Last Updated Jul 27, 2010 1:28 PM EDT
By Leib Lurie, CEO of One Call Now, Troy, Ohio
I got the idea for my company back in 2002 after I raced to a scouting event for my son only to get a speeding ticket in the process. I later found out the event had been canceled and no one had called to tell me. Even in our hyper-connected world, there still wasn't an easy way to get a message out quickly to a lot of people.
When I started One Call Now, which sends out automated mass notifications via voice, text message, and email, our clients were mostly local church groups and Little League teams. Now we're a $5.6 million company that provides message services not just to local groups, but also to municipalities and school boards all across the country. Plenty of competitors do what we do, but they've stayed small while we've grown. The reason: We're not afraid to think big.
Hire for the future
I'm a strong believer in Michael Gerber's E-Myth philosophy, which he outlines in his book E-Myth: Revisited. He says a lot of the people who start businesses end up failing because they're not willing to take the risks and make the investments required for growth. Put simply, you have to grow to succeed. One part of his message that's stayed with me is a question all entrepreneurs must face at some point: When do I stop trying to do everything myself and start hiring people so my business can grow?
When I decided I needed to hire a senior manager for customer service, my company had only two reps in that department. Nevertheless, we went out and hired someone who had successfully managed a 200-rep customer service center at AT&T. We hired someone best suited for where we wanted to go, not for where we were at the time. The plan worked: He has grown our customer service arm to 15 reps and we expect it will keep growing.
The same thought process applied when we hired a company president and, a little after that, a professional sales manager. Those were major steps in positioning the company to grow. We didn't want to stay in our comfort zone. We had to think big.
Extend, but don't overextend
Another part of the "grow to succeed" philosophy is reflected in the way we've expanded our client base and our geographic range. In the seven years since we started, we grew from zero clients to more than 35,000. We did that by challenging ourselves to seek ever-bigger customers: first church groups and youth-sports teams, then schools and school districts, and now large municipalities and regional governments. While we're growing, we work hard to remind ourselves of who all our clients are, large and small, and what they need.
Many of our competitors couldn't or wouldn't grow. We were willing to take risks by expanding aggressively -- we've bought out five competitors over the last few years. With each one we gained good employees and leaders, new clients, great ideas and a greater reach.

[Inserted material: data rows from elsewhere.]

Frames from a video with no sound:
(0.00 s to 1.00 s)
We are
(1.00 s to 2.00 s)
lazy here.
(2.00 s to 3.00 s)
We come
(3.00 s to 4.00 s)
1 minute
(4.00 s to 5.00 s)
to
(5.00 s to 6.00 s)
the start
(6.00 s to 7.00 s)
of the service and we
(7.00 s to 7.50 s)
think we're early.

We've also grown thanks to an honest dedication to our clients. We offer our customers a good product at a fair price, and -- most important -- the knowledge that they can count on us when they need us most. Even as we get bigger, we keep at the top of our minds all the work we must do to earn that trust. The proof that we're succeeding: We have a multi-million-dollar marketing budget, but 70 percent of our new clients come from referrals.
We're actively pursuing some additional acquisitions. And we continue to think big: We're planning a totally disruptive technology solution that we think will allow us to cut our prices by 50 percent and double our revenue within two years.
Adapt as you grow
We maintain our client relationships through our dedication to service, but we work hard on our branding and messaging, too. Our tagline -- "When messages matter, we deliver" -- is on every brochure we hand out. It's on our website, our business cards, and our internal documents. It's on everything. Keeping that perspective consistent throughout the company is an important component of growing in a smart way. But knowing how to adapt as you get bigger is also important.

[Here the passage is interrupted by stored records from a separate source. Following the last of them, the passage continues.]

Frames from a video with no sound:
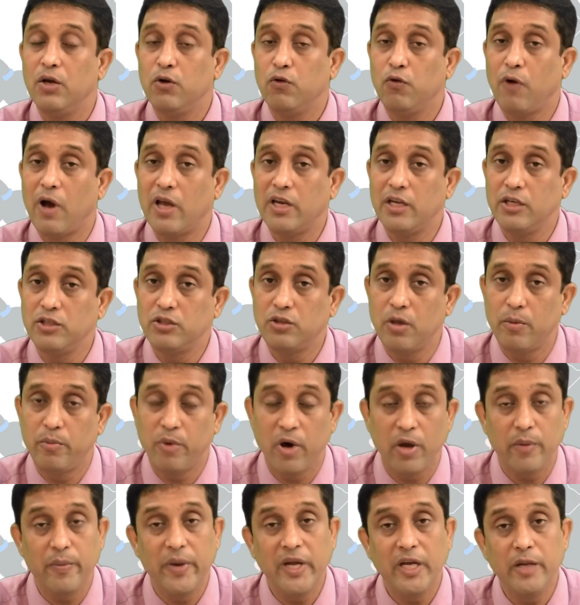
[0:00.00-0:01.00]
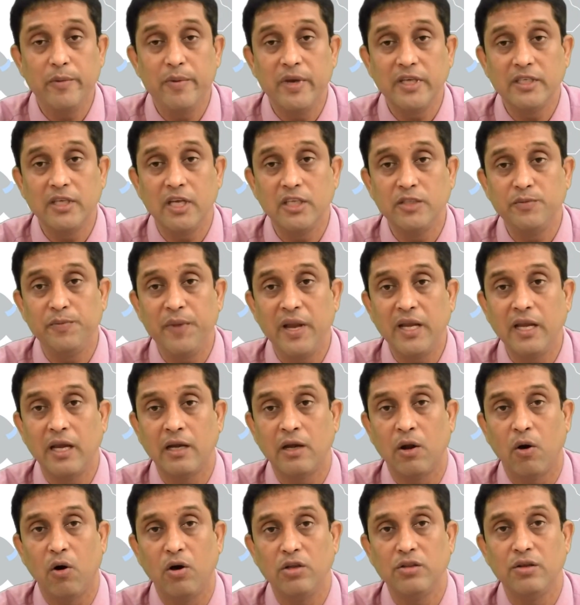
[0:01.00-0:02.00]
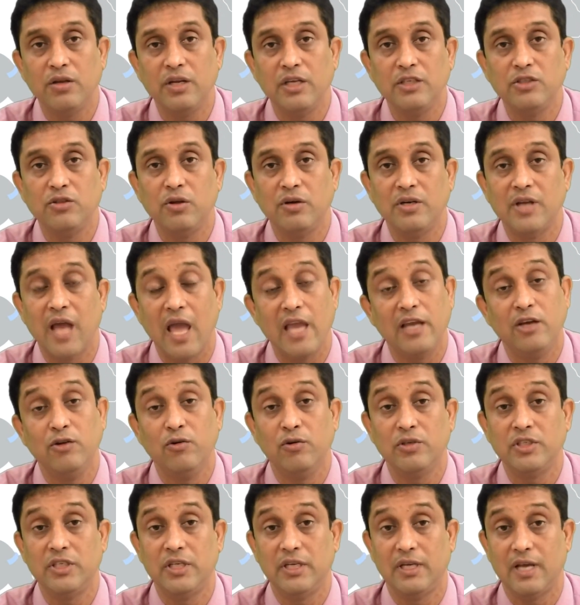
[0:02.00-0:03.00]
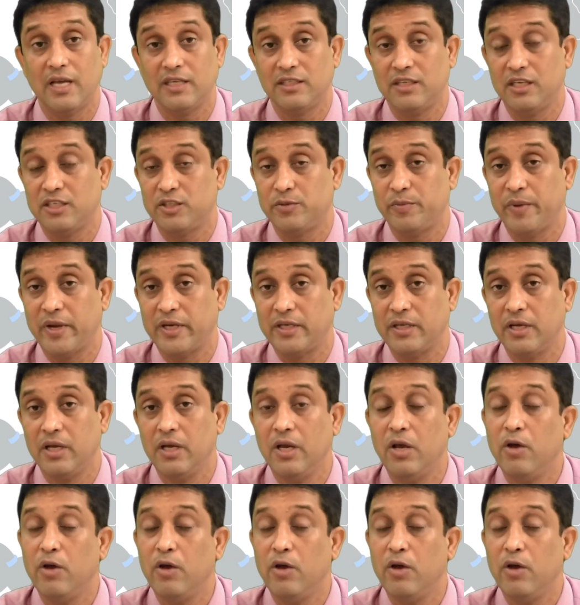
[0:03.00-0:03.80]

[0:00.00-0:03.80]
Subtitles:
One is the formative assessment and other is the diagnostic assessment.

When we started out our tagline was "Keep your group in the loop." That worked really well when our target clients were Little League coaches and church groups. But once we expanded our client base to include school districts and county governments, we had to change our pitch, because these larger customers don't consider themselves to be "groups." A couple of months and about 20 to 30 different taglines (tested on Survey Monkey) later, we finally settled on the "When messages matter" tagline.
It's powerful and consistent and it is something that will resonate with future clients as we continue to grow.